# Extracted records:
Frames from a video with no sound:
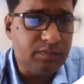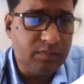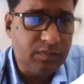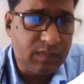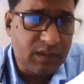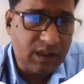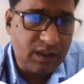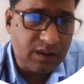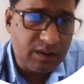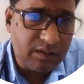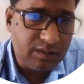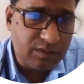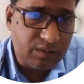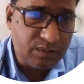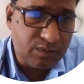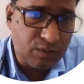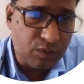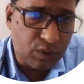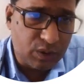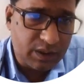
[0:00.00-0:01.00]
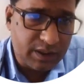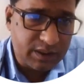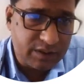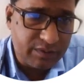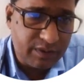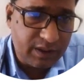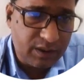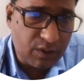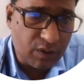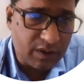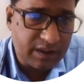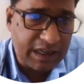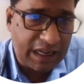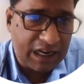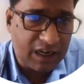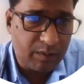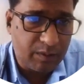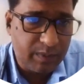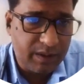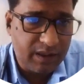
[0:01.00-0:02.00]
The voltage V naught
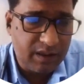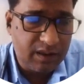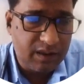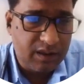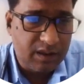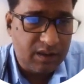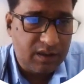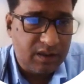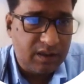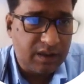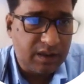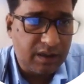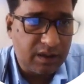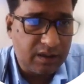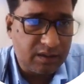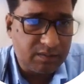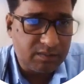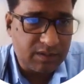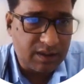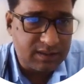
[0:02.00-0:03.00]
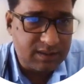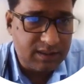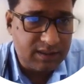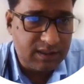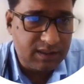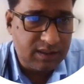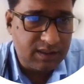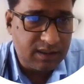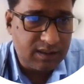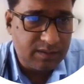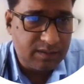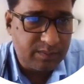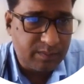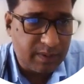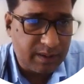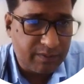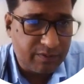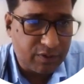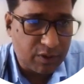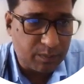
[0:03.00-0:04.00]
can be considered
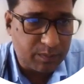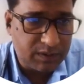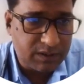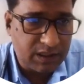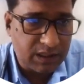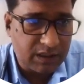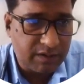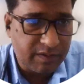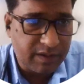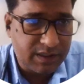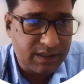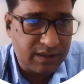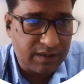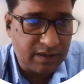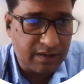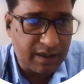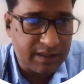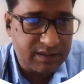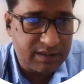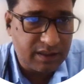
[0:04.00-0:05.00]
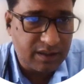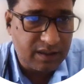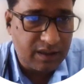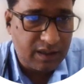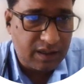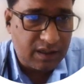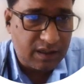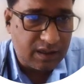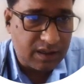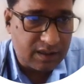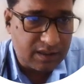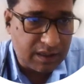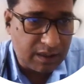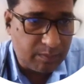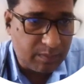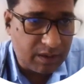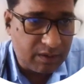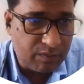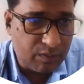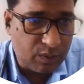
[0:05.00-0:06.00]
but from this equation as a
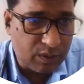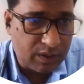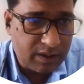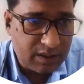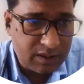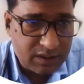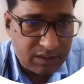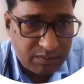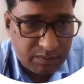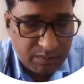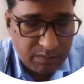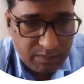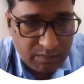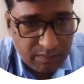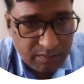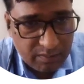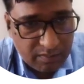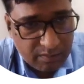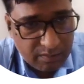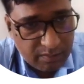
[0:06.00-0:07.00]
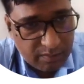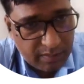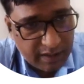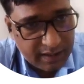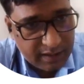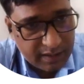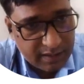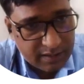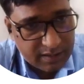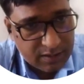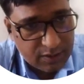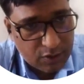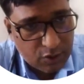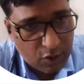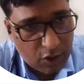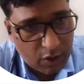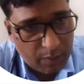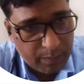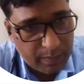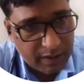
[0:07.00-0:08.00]
terminal voltage minus
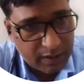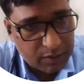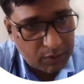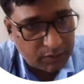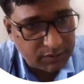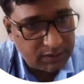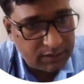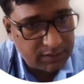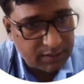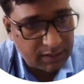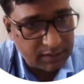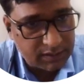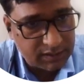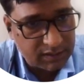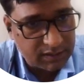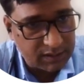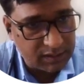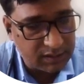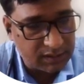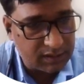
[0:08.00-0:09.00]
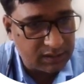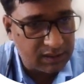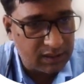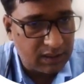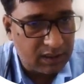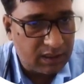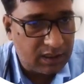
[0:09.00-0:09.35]
drop across this resistance,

# Task statement:
Your answer should be the lines from the line containing "[0:05.00-0:06.00]" through the end of the listing above, output exactly and alone, without the pictures.

# Exercise response:
[0:05.00-0:06.00]
but from this equation as a
[0:06.00-0:07.00]
[0:07.00-0:08.00]
terminal voltage minus
[0:08.00-0:09.00]
[0:09.00-0:09.35]
drop across this resistance,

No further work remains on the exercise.